Exact wording is needed for every line from the one holding "[0:10.00-0:11.00]" to the end of the records below; write those lines out and omit the pictures.

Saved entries

+ + + + + + +

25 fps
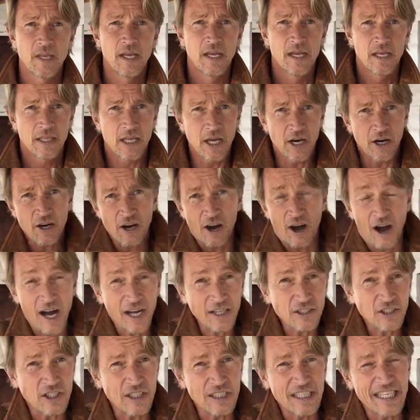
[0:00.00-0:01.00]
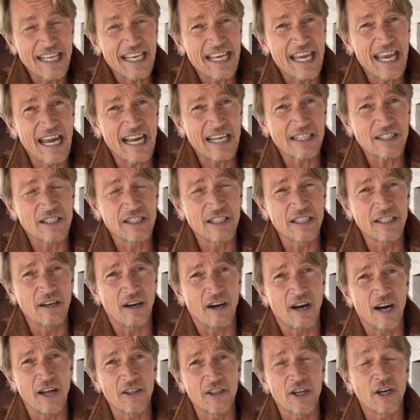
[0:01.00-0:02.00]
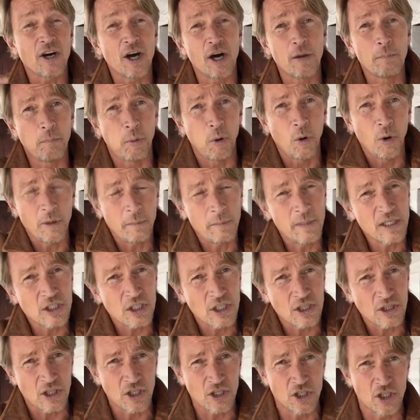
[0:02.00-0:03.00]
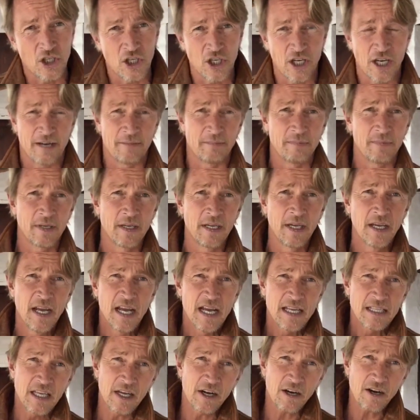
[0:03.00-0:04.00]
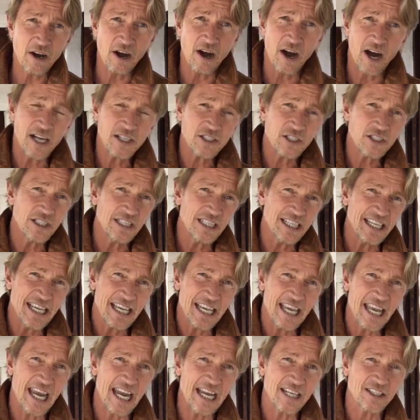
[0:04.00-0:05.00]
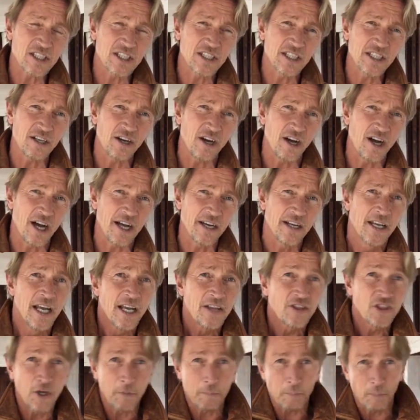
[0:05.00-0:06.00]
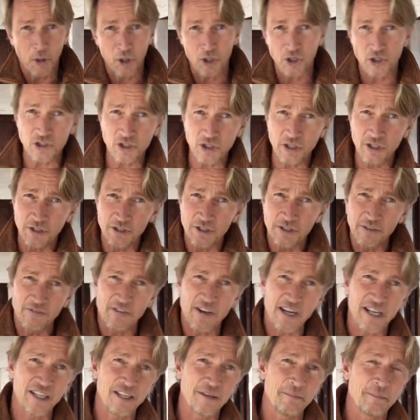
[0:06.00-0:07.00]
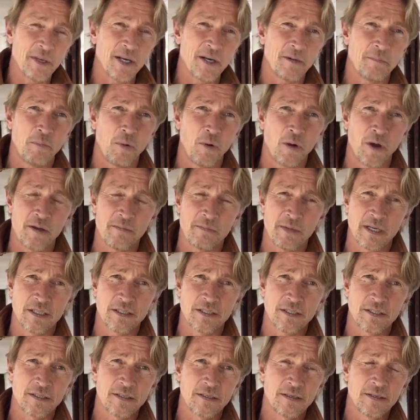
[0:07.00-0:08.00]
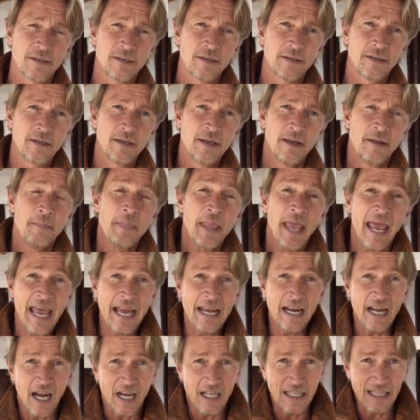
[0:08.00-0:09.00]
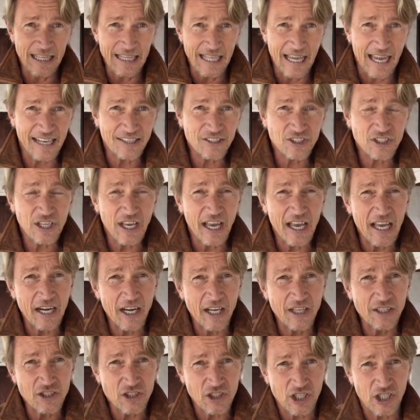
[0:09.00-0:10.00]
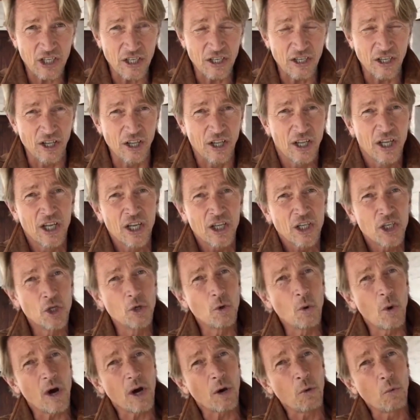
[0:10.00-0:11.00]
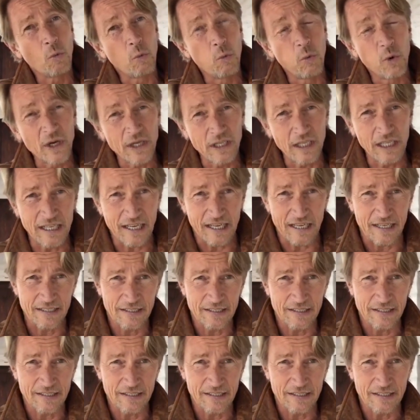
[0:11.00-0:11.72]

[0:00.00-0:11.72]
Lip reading: They are constantly canceling on their appointments at the gym. They are constantly canceling on their personal development appointments. And unless and until you are willing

+ + + + + + +

Task answer:
[0:10.00-0:11.00]
[0:11.00-0:11.72]

[0:00.00-0:11.72]
Lip reading: They are constantly canceling on their appointments at the gym. They are constantly canceling on their personal development appointments. And unless and until you are willing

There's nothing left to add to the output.